What to do about in law presents!(11 Posts)
Sorry this is going to be long as I don't want to drip feed, and I've name changed as could be outing...
So DH was estranged from his family for a few years until DC came along. We're now in touch and all very jolly. We live quite far so only see them every four months really.
Last year we went to them after Christmas for a few days and we found presents really stressful in terms of what to get (barely know them, DH rubbish at gifts, super broke as unpaid mat leave at that point).
We did gifts for his parents- photos and things but for his siblings (he has three (one DS (single), one step brother (with partner and her two DC), one step sister (with DH) we did tiny little hampers of home made fudge, biscuits, soap etc plus some relatively low cost gifts- mugs for his step sister and DH, a smelly set from Joules for his sister (regift) and can't remember what for his step brother but also got little token gifts/toys for the DSB's children (think £3-4 each).
We got lovely gifts from his parents and our DC got lots of lovely things from them too. But that was the extent of the present giving- none others for us or DC from any siblings. But now I have the quandary of what to do this year as we're going for actual Christmas and I think most of them will be there- definitely the sister (and new boyfriend), and step brother with his family. Last year the one sidedness of gifts wasn't awkward because there wasn't really a gift giving session as it were, but this year there will be I suppose if it's Christmas Day... so what do we do? We have a bit more money this year as I'm working but do we do couple gifts? And if so any bright ideas? I suppose I don't mind doing £25 per couple maybe- but have no idea what to buy... but wonders why bother if they end up not bothering with us again!
If you've made it this far- well done, and apologies for how long this is!
I’d go for a generic bottle of wine type gift. Nothing that’s too expensive or takes up too much headspace but a nice gesture where it doesn’t matter if they reciprocate. The kind of impersonal thing you might give to people at work.
I think your handmade mini hampers sound lovely! I wouldn't worry about increasing the cost of them, or whether it would be seen as unoriginal. Quite the opposite, it could become a lovely little tradition that you do them (every year, everyone).
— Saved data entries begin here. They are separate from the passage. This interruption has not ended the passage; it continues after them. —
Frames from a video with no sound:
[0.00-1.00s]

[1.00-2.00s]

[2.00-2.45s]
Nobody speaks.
If you, or your DC, become closer to any rellos, you can add something you know to be to their taste.
You can make extra ones in case extra guests are there
Your DC can contribute to them- little drawings or cards, then give them a small budget and let them choose from shops (also a good lesson in giving)
You can change the 'vessel' of the hamper every year- baskets, tins, boxes, vases, etc
You completely eliminate the 'what do I buy them' issue forever.
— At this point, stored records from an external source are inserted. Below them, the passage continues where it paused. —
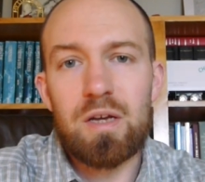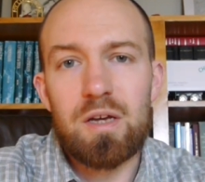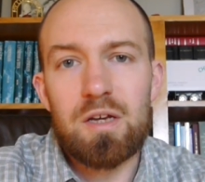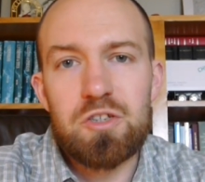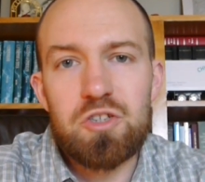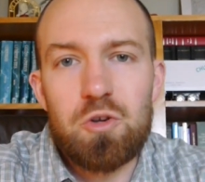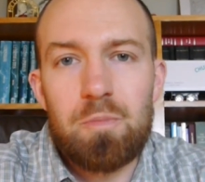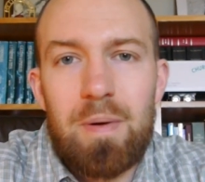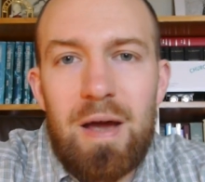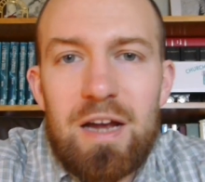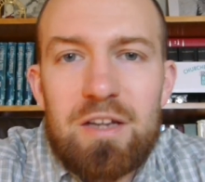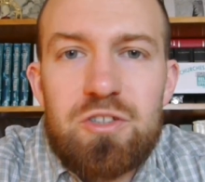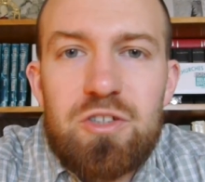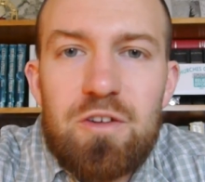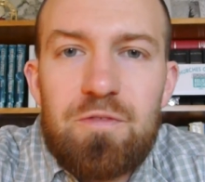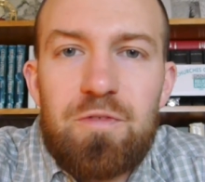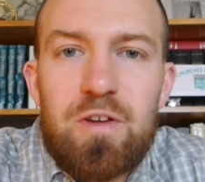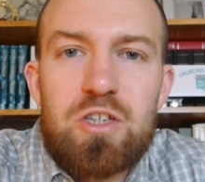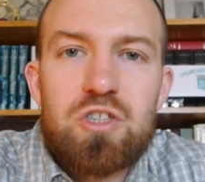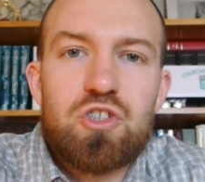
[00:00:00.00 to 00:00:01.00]
So back to
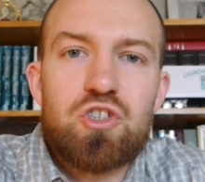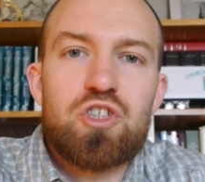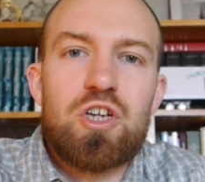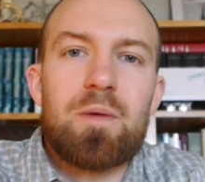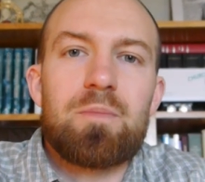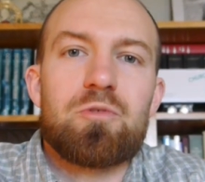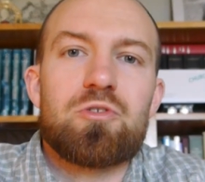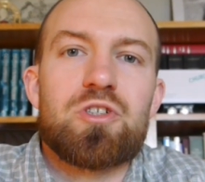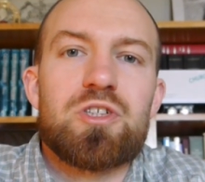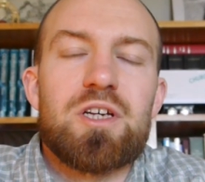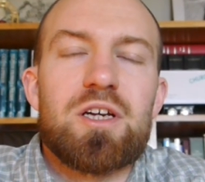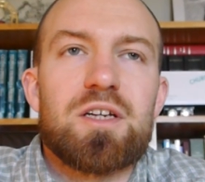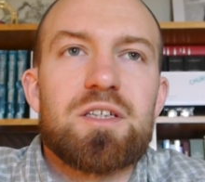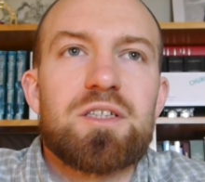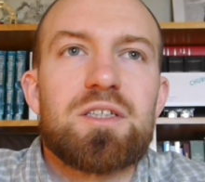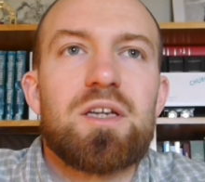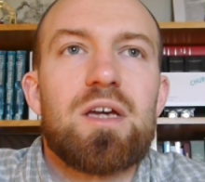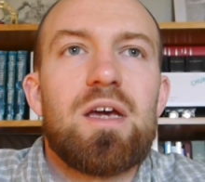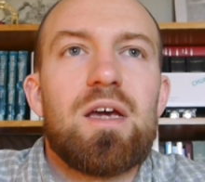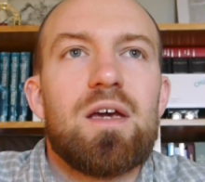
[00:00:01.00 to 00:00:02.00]
Ephesians chapter
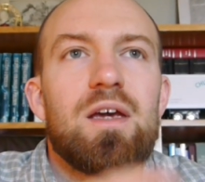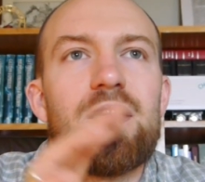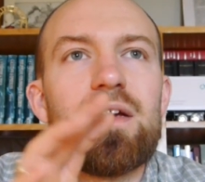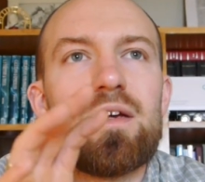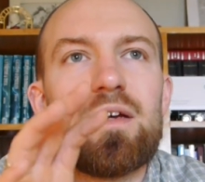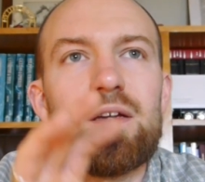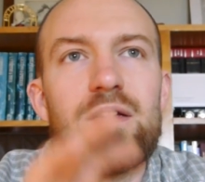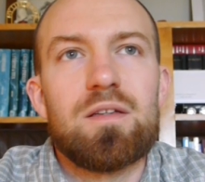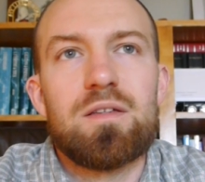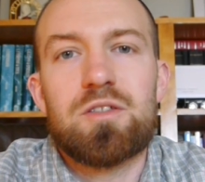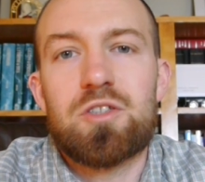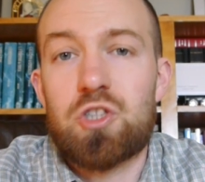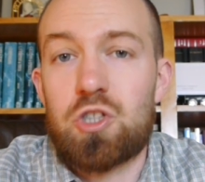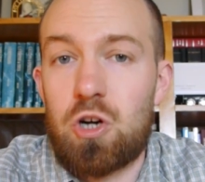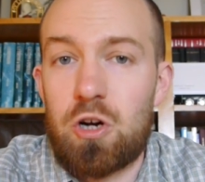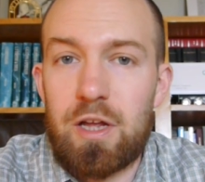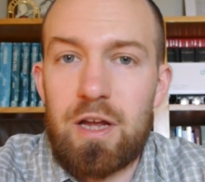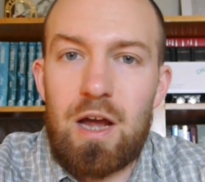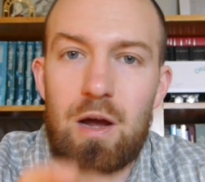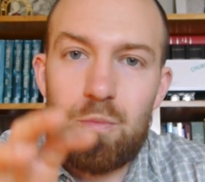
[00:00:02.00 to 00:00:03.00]
6.
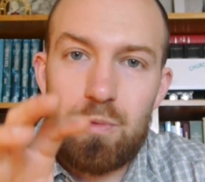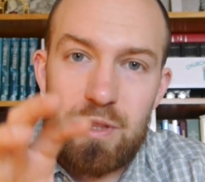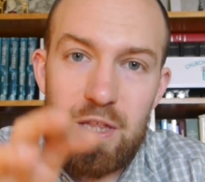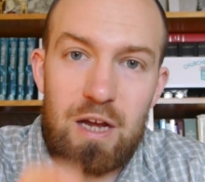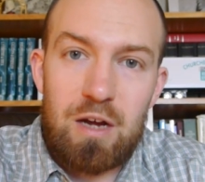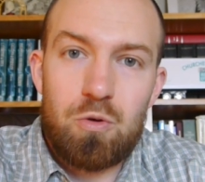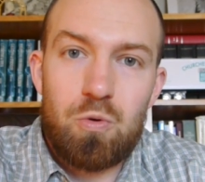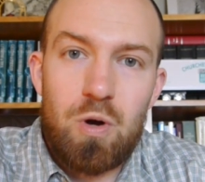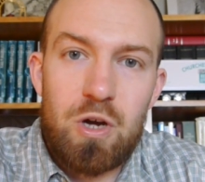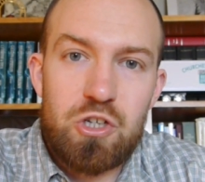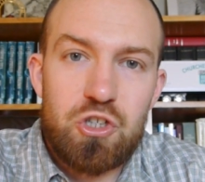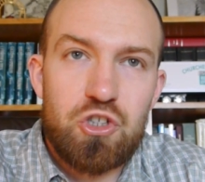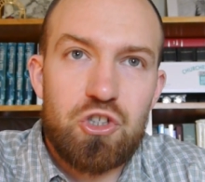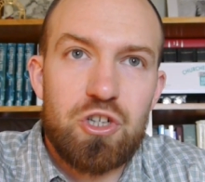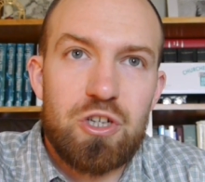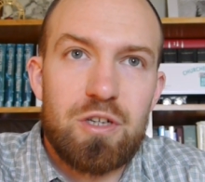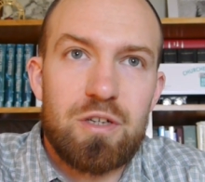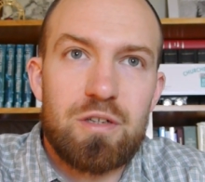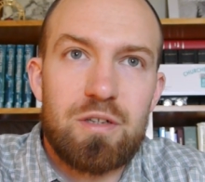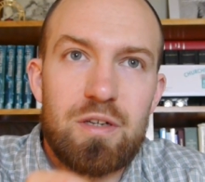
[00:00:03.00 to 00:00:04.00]
Starting out with that
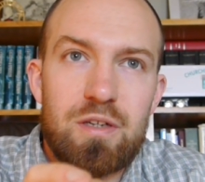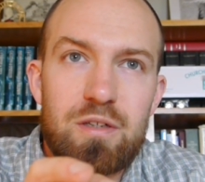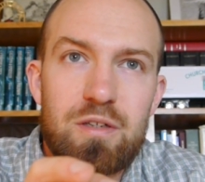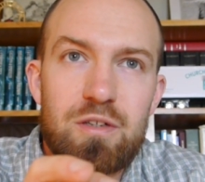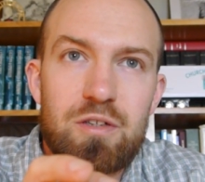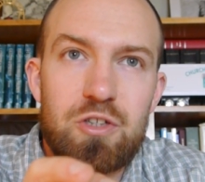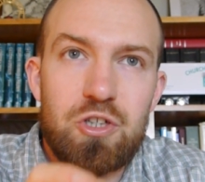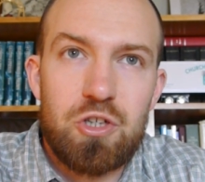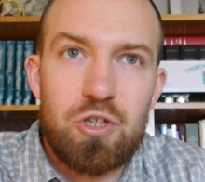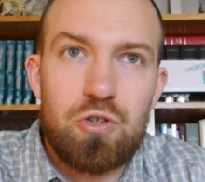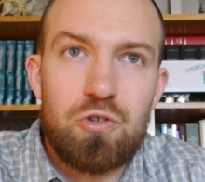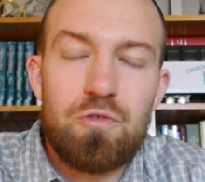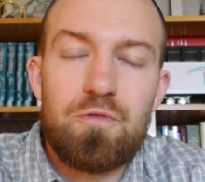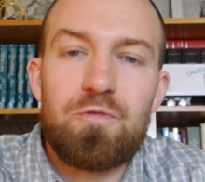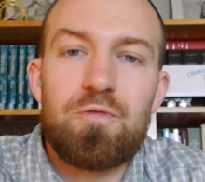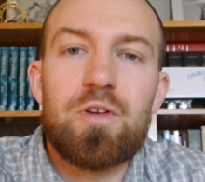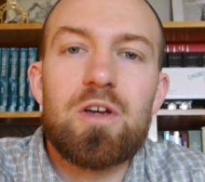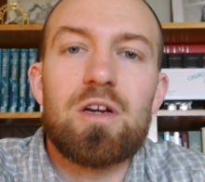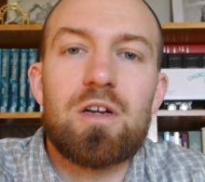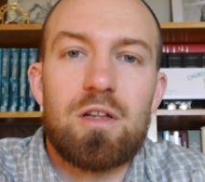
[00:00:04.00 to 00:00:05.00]
question, do you
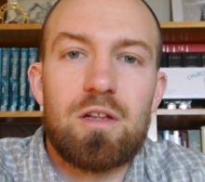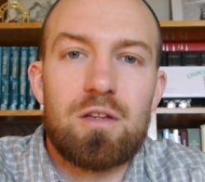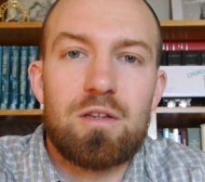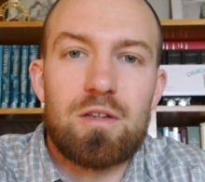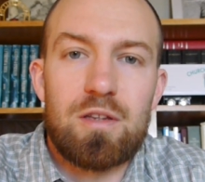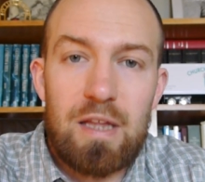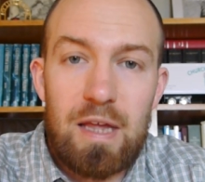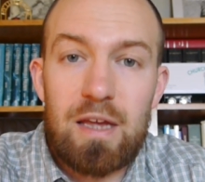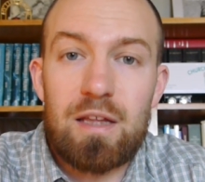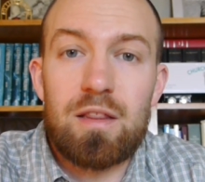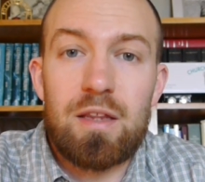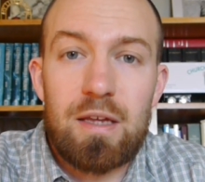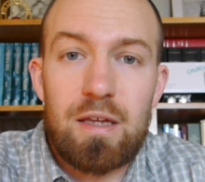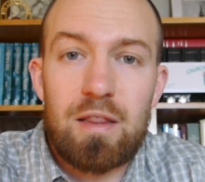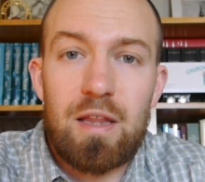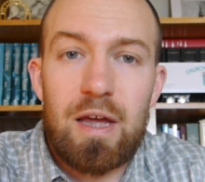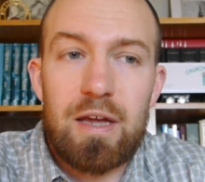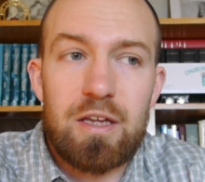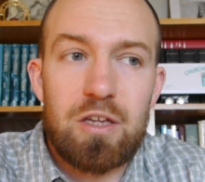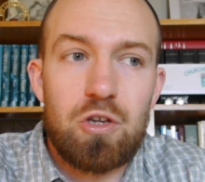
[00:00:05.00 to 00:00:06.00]
feel lately
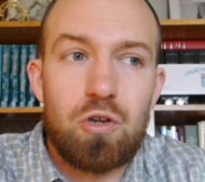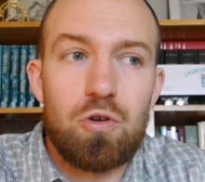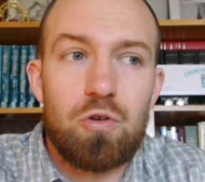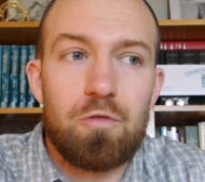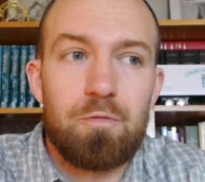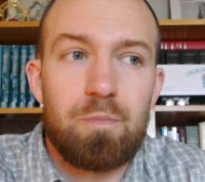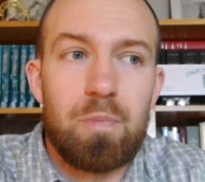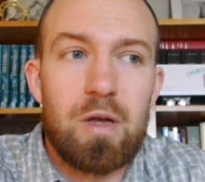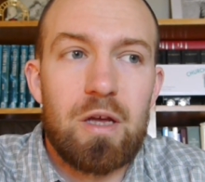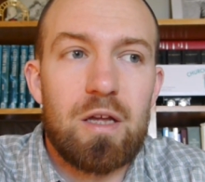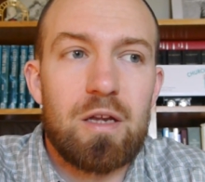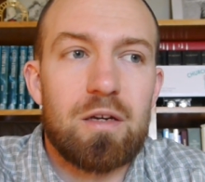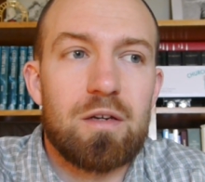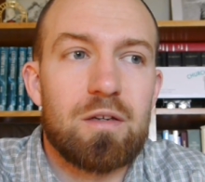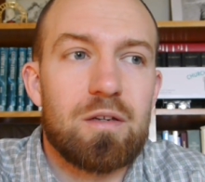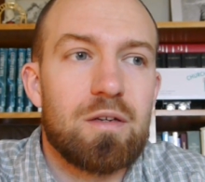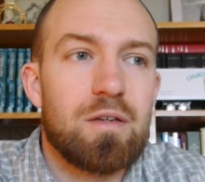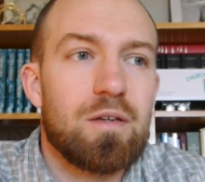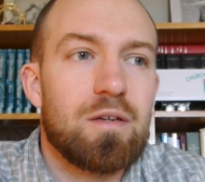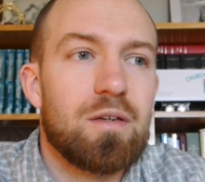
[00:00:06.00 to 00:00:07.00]
like you have
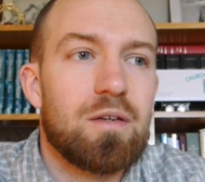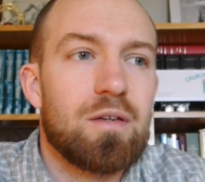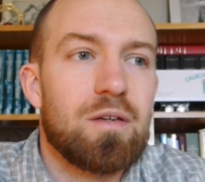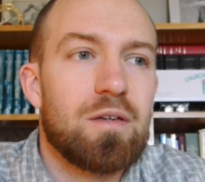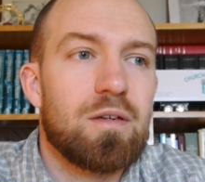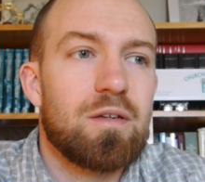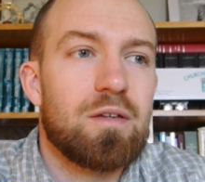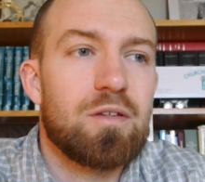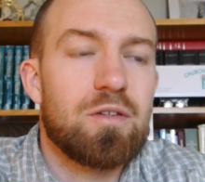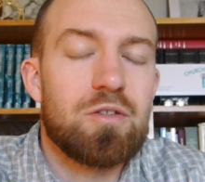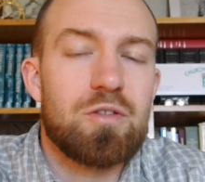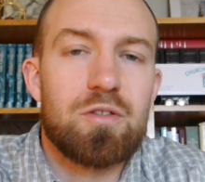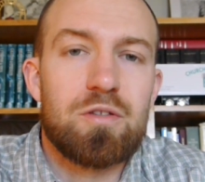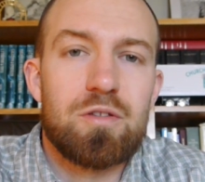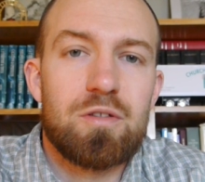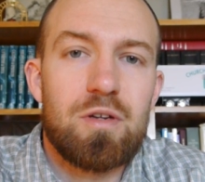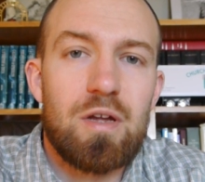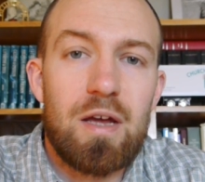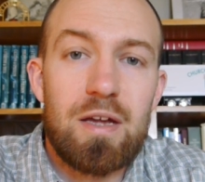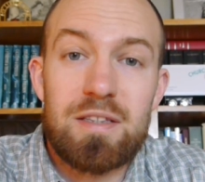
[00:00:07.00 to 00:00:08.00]
been
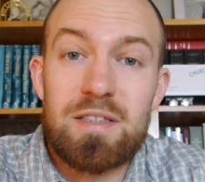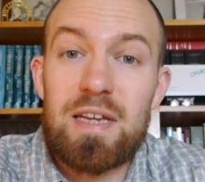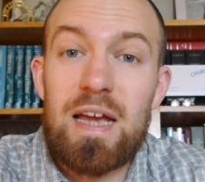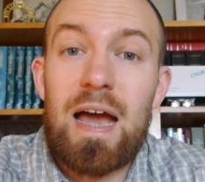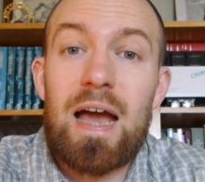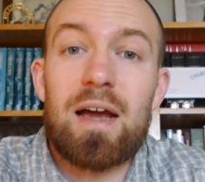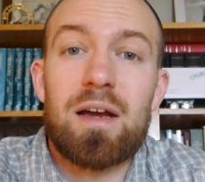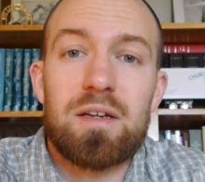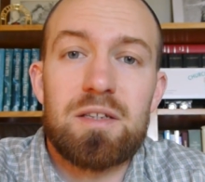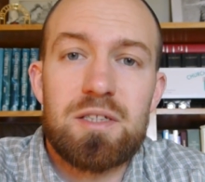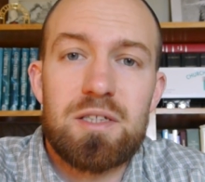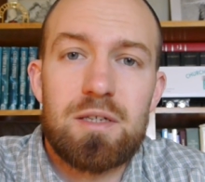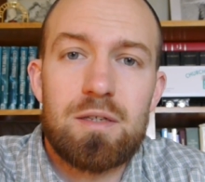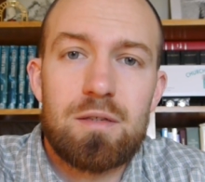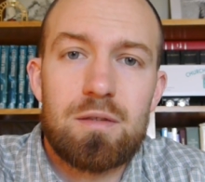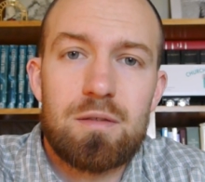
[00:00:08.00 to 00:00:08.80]
attacked?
I'll have one too, if you end up with spares, they sound lovely!
I think your hampers last year sound perfect. I would look upon it as it was a nice gesture from visitors. I wouldnt bother with individual gifts other than getting the parents something nice. But as others have suggested sending a grpup 'tjought' may go down well. Waitrose are doing a lovely Christmas gift box, Panatonne, gingerbread, chocolates and Presecco for £50.00 Attach a note saying, 'with you all in spirit and chocolate and cake'
I'd go with hampers again, maybe stuff to make a meal... homemade treats, cards from the dc etc. V thoughtful and impossible to price check
Thanks everyone- glad to hear the hampers weren't an awful idea. I felt a bit embarrassed last year but I like the idea of changing the vessel and including bits from DC too. I have bulk bought plain tea towels too which I was going to get her to hand print/splodge in Christmas designs so that would work to go in as well. Will have a google for other hamper ideas too. And search for this year's vessel!
I certainly wouldn't be embarrassed by the hampers. My sil gives my parents one every year and they have no shortage of help scoffing it. I get a flower arrangement from a friend who is a florist and it's something I'd really miss if she stopped doing it.
However, in this case I'd probably buy something for the siblings and keep the receipt to return after Christmas if they don't offer you something. I don't mean this unkindly and I certainly don't think gifts have to be transactional but it can be awkward if you don't want/can't afford the added expense of yet more gifts and someone keeps giving you something.
I'd just get something just in case and if they don't do gifts this year, let it slide and just give to the parents.
The hampers sound ace. Stick with a variation on that theme. How lovely to hear about a family healing a rift for once.
Hampers sound great. Perhaps add a Christmas DVD you could all watch. Could you ask PIL whos going/ ask them what they think the siblings might like/ wha are they buying them ?
Email everyone and say you are only going to do presents for children this year, and indicate that it will be the same within your extended family as well as DHs.
Then ask what you can bring to contribute to Christmas for everyone. Eg offer to bring desserts for everyone, or a few bottles of wine, the crackers, a cheeseboard, a bottle of port - whatever.
That way you have included everyone, you have made sure all the DC have a gift to open, and you have not wasted your time or money on people who might be totally skint themselves or might not really be bothered.
ps DD's handprints on teatowels sound really lovely, but only for PILs.